Неподалеку от часовни, чуть выше по течению, через реку был переброшен легкий дощатый мостик, а сразу за ним, в обход часовни, угадывалась старая, давно заброшенная мощенная булыжником дорога. Она начиналась от самой воды, что означало, что когда-то здесь был добротный деревянный или каменный мост, и поднималась на невысокий холм, подступающий к самой реке, который завершался крутым обрывом. Этот обрыв, видимо, и имел в виду Маркел Иванович, а дорога шла к некогда располагавшейся на холме усадьбе господ Мишульских.
Все это мгновенно словно отпечаталось в мозгу Сергея и Софьи, и они, как по команде, заколотили по крыше водительской кабины. Машина остановилась. Сергей выпрыгнул из кузова, помог спуститься на землю Софье.
— Ну, кажется, прибыли, — обратился к ней Сергей. — Тут и часовня, и обрыв, о котором говорил мой гость. Сразу пойдем на обнажение или… — он покосился на часовню.
— Во всяком случае, сначала переберемся на ту сторону реки.
— Да, конечно. Благо и мостик словно ждал нашего приезда.
— Здесь все словно застыло в ожидании, — заметила Софья, не спуская глаз с открывшейся им картины.
— И того и гляди — исчезнет, как в страшном сне.
— Или, наоборот, оживет, как в старой доброй сказке.
— Оживет не оживет, но, возможно, и откроет нам нечто такое, что я боюсь даже предположить. Но не будем пока ничего загадывать. — Сергей заглянул в кабину к шоферу. — Федя, ты устраивайся тут, отдохни с дороги. А мы пойдем посмотрим, что и как. Видишь вон тот обрыв? Это в нем были найдены, похоже, окаменелые раковины, что ты видел сегодня утром. Вот мы и покопаемся там.

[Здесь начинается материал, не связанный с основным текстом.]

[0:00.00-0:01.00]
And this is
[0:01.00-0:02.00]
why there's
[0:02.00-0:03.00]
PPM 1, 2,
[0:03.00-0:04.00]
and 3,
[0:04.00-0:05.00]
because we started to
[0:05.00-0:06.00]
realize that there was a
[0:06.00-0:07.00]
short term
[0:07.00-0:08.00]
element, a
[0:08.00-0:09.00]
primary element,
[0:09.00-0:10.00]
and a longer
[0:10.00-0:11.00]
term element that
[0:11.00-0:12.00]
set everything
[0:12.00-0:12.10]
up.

— Так, может, подъехать к нему поближе?
— Нет, тут через реку не переправиться. Вон как она разлилась! Хорошо, что этот мостик соорудили добрые люди.
— Ну, с Богом! — Федор тотчас же развалился на сиденье. А Сергей и Софья, перейдя по мостику, подошли к часовне.

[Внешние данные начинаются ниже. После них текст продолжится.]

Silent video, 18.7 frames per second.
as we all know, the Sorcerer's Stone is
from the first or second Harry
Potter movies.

Здесь, вблизи, она имела еще более жалкий вид. Камни, из которых часовня была сложена, сильно потрескались, почернели, покрылись бурыми разводами лишайника. Земля вокруг нее поросла жесткой осокой, покрылась коростой окаменевшей пыли. И весь вид ее напоминал дряхлую согбенную старушку, скорбно склонившуюся над светлым, тихо журчащим родничком.

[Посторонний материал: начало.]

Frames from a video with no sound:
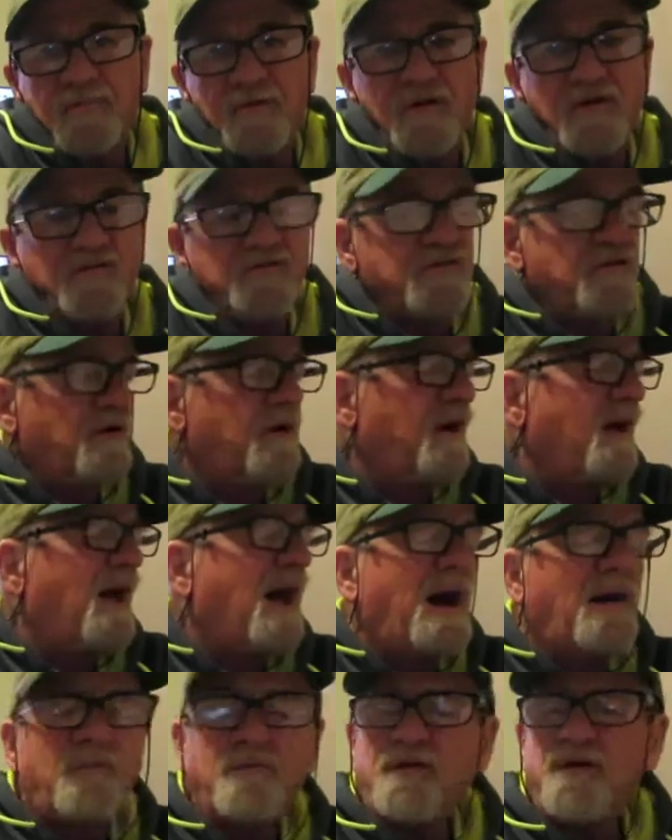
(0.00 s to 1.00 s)
Minister.
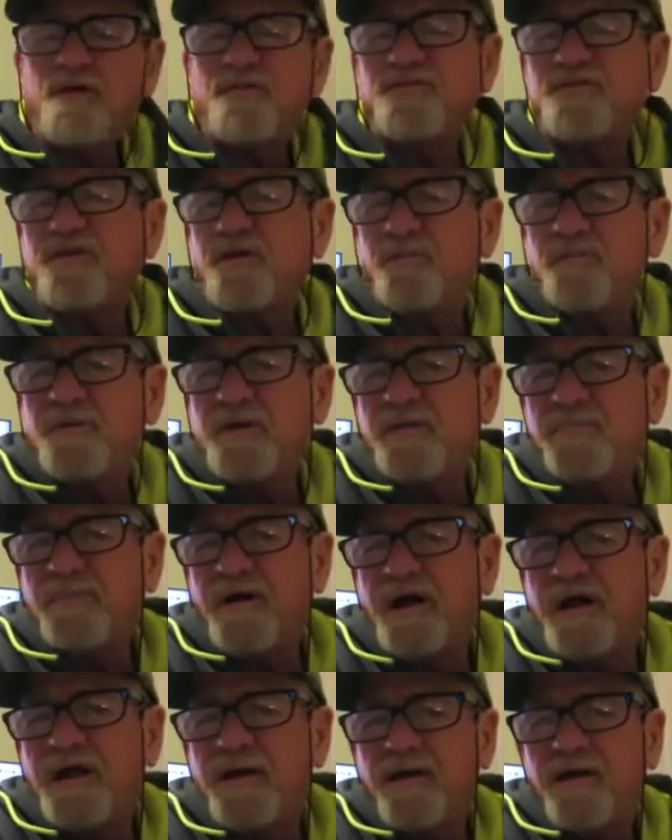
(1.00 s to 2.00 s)
Wouldn't it still be
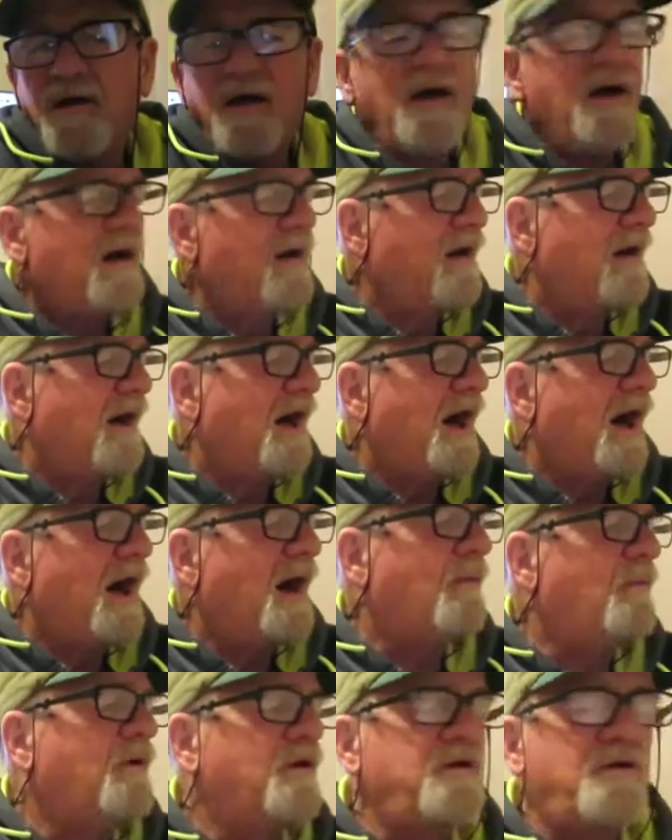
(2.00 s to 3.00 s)
my...
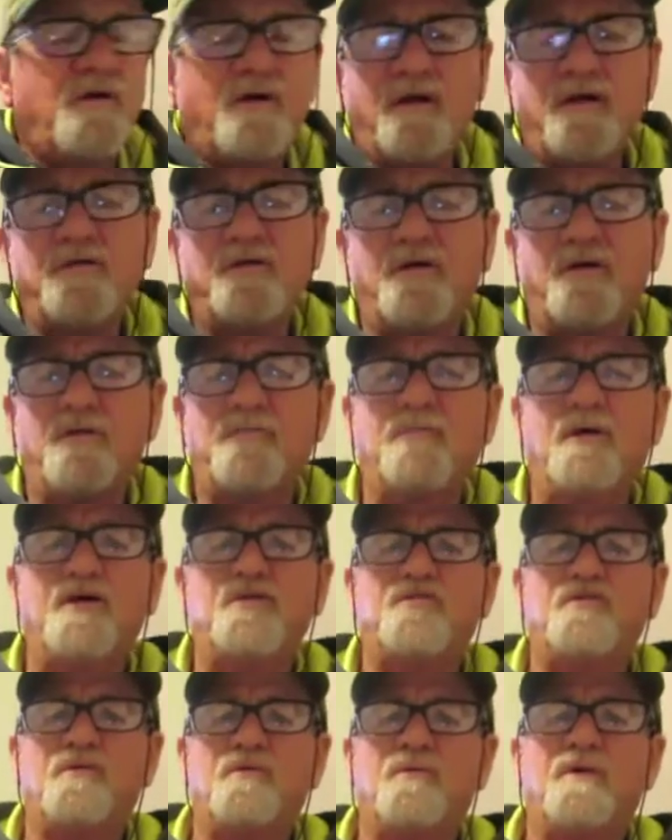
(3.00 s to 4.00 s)
I wonder under
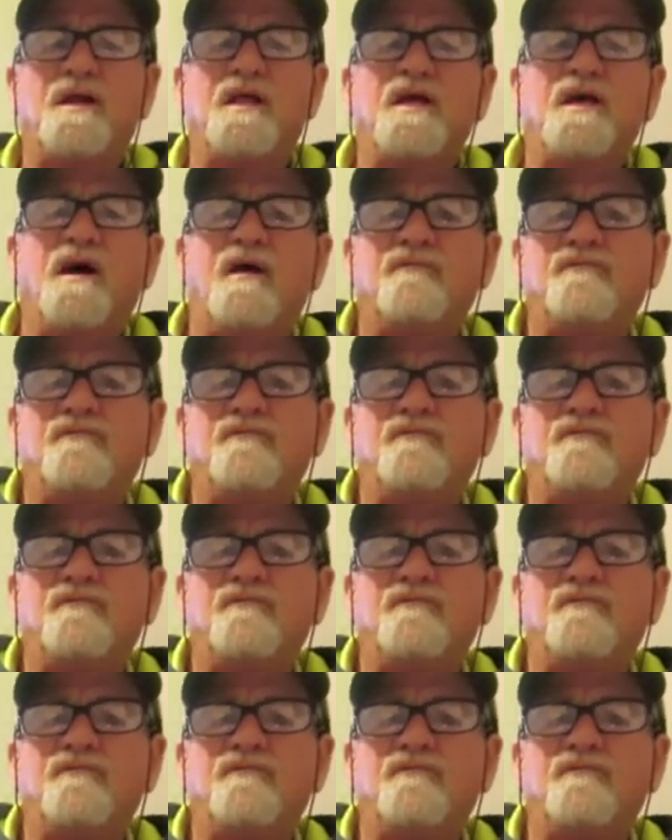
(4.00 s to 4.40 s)
majority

Чем-то далеким, давно прошедшим, напрочь забытым и в то же время до боли знакомым повеяло на Сергея от этой картины мрачного запустенья. Тугой комок подступил к горлу. Сердце сжалось в тоске по чему-то потерянному, навек утраченному, канувшему в небытие. И, подчиняясь какому-то внезапному, скорее подсознательному, порыву, он припал лбом к лицевой стенке часовни и замер, отрешившись от всего, что окружало его в этой жизни. В этот миг он забыл даже о Софье и, только оторвав лицо от холодного камня, увидел, что она также склонила голову перед древней святыней, уйдя в мир каких-то своих, одной ей ведомых, переживаний.